When Naomi learned the good fortune the day had brought, with a woman’s quiet intuition she immediately perceived a deeper and happier intent in Boaz than that of mere generosity to one destitute and deserving. “Blessed be he of the Lord” she said, “who hath not left off his kindness to the living and to the dead.” By this she meant that God besides being gracious to Ruth and herself was also showing kindness to the dead Elimelech: “The man is near of kin unto us”, that is, he is a redeemer for us.

This term go’el calls for explanation. It described the nearest relative on whom devolved the responsibilities of redeeming an inheritance which through ill-fortune had passed out of the family.
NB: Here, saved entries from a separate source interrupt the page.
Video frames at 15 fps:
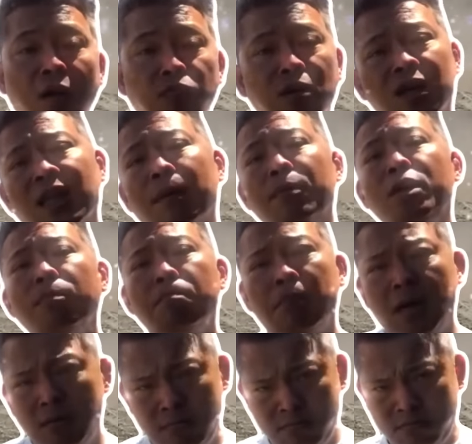công người ta mới giúp
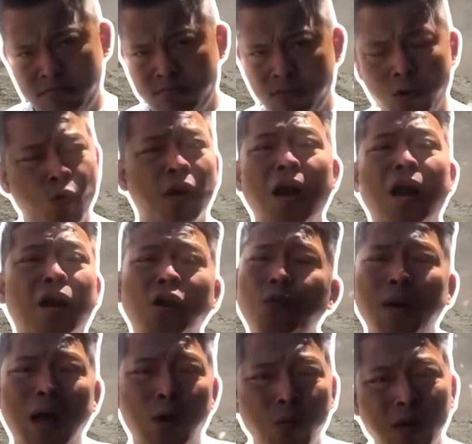mình cuộc đời lúc
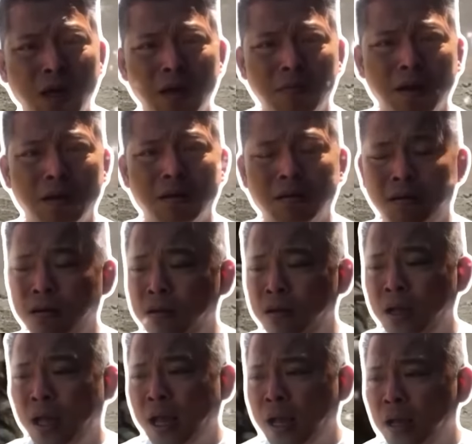nào cũng vậy mà
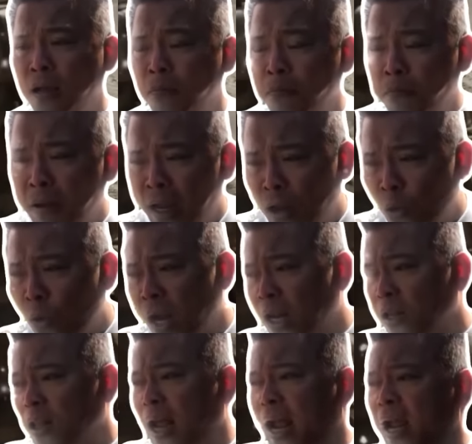mày
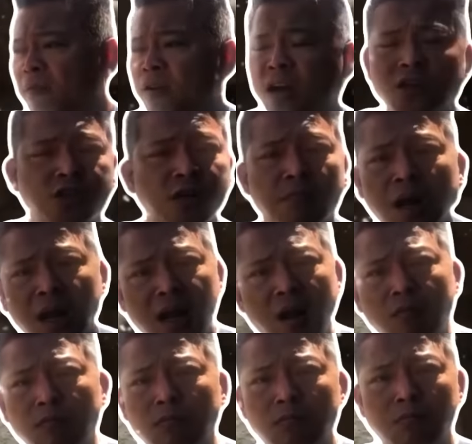khoanh tay với cái sự bất
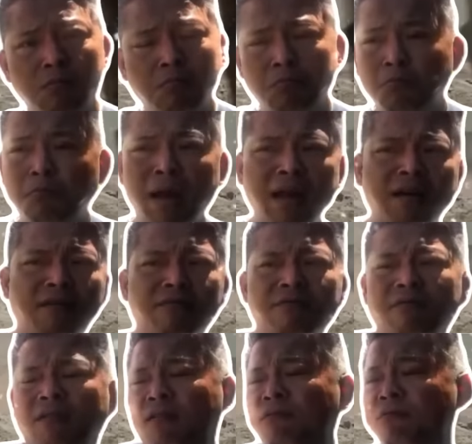công mày
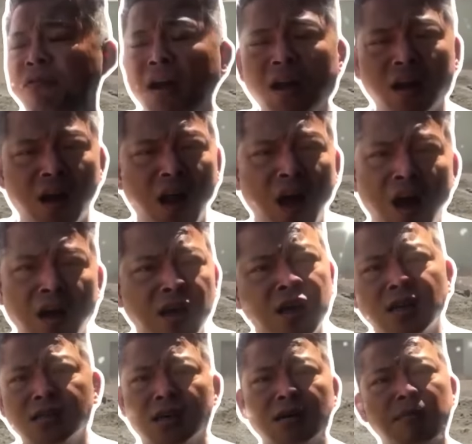phất lờ
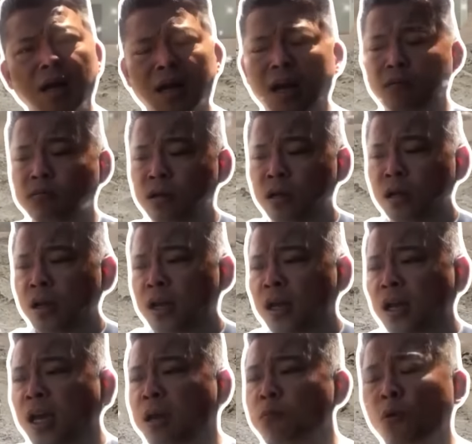những sự bất công
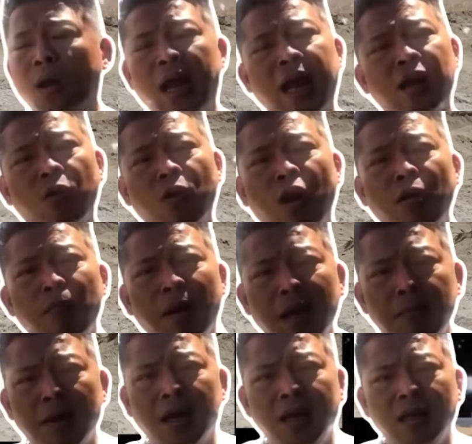khi một ngày nào đó mày
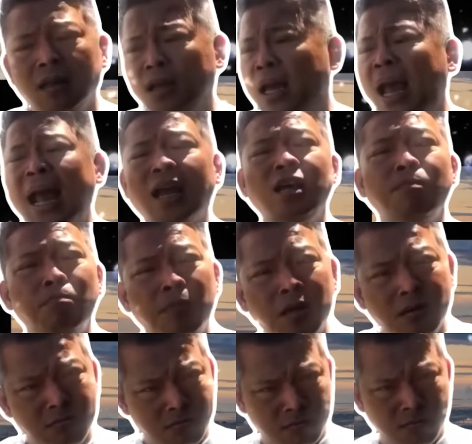bị thì ai giúp mình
Another duty was that of continuing the family name of a near kinsman who had died childless, and also of avenging the blood of a kinsman slain in a feud. The first two of these, both appropriate in Ruth’s case, help to explain why the Law of Moses assigned a double portion of inheritance to the firstborn son, since he would have to take on himself most of these responsibilities. It would seem, then, that Naomi had already considered the possibility of Ruth finding a go’el in Bethlehem; by enquiry, if not be knowledge of the family, she had already ascertained that one of Elimelech’s near kinsmen, and therefore Ruth’s, was Boaz. It will be seen by and by that the same thought had also been pondered in the mind of Boaz himself.

Ruth gleaned in the fields of Boaz right through the barley harvest, and the wheat harvest as well — with intermission, a period of two months or more. Then Naomi came to an important though reluctant decision. Since Boaz was so evidently in love with Ruth, why did he not, more promptly, seek to make her his wife? Possibly he was deterred by the knowledge that he was not the nearest of near kinsmen with the right of redemption. Or, and perhaps more probably, he found it impossible to believe that the young and comely Ruth would wish to have as husband one so much older than herself.

Whatever the explanation, Naomi felt Ruth should now claim what was her right, for even though she were a Moabitess, the levirate law of marriage applied in her case by virtue of the fact that her first husband was an Israelite. Perhaps the biggest problem in this story of Ruth is to explain why Naomi chose such a method by which Ruth might claim her right of marriage, for it involved a serious risk of scandal throughout the town, with a distinct possibility of evil consequences for both Ruth and Boaz. Why, one wonders, did not Naomi herself act as go-between in this delicate matter, or devise some other means less open to misinterpretation?

Can it be that behind this charming but risky procedure recommended by Naomi there is some local custom of the time, knowledge of which has disappeared? Or is it possible that by such a device Naomi betrayed the flaw in her character, that she had the best possible aspirations on Ruth’s behalf but lacked the faith and patience to let God bring these hopes to fruition in His own way? One hesitates to adopt such a conclusion, but the possibility of it should not be excluded. Whatever the explanation, Naomi’s plan resulted in one of the most delightful stories in the Bible.

Notes

4.
The Lord be with you must mean, in this context: ‘The Lord give you a good harvest.’ The words come with that meaning in Ps. 129:7,8; Jud. 6:12; and also in a more subtle sense in 2 Th. 3:16; Lk. 1:28.
7.
Tarried; i.e. she first did the chores at home.
9.
After them, the other girls who were gleaning. The pronoun is feminine.
10.
Paraphrase: Why do you grant me my request and these privileges when I am a perfect stranger?
12.
Wings. An allusion to the cherubim overshadowing the mercy seat.
15.
Among the sheaves. Yet another privilege.

Reproach her not. AVm shows what Boaz was afraid of.
16.
Let fall also....Literally: Ye shall plunder a plunder for her from the handfuls.
22.
That they (masc.) meet thee not. Again, AVm shows the implied meaning.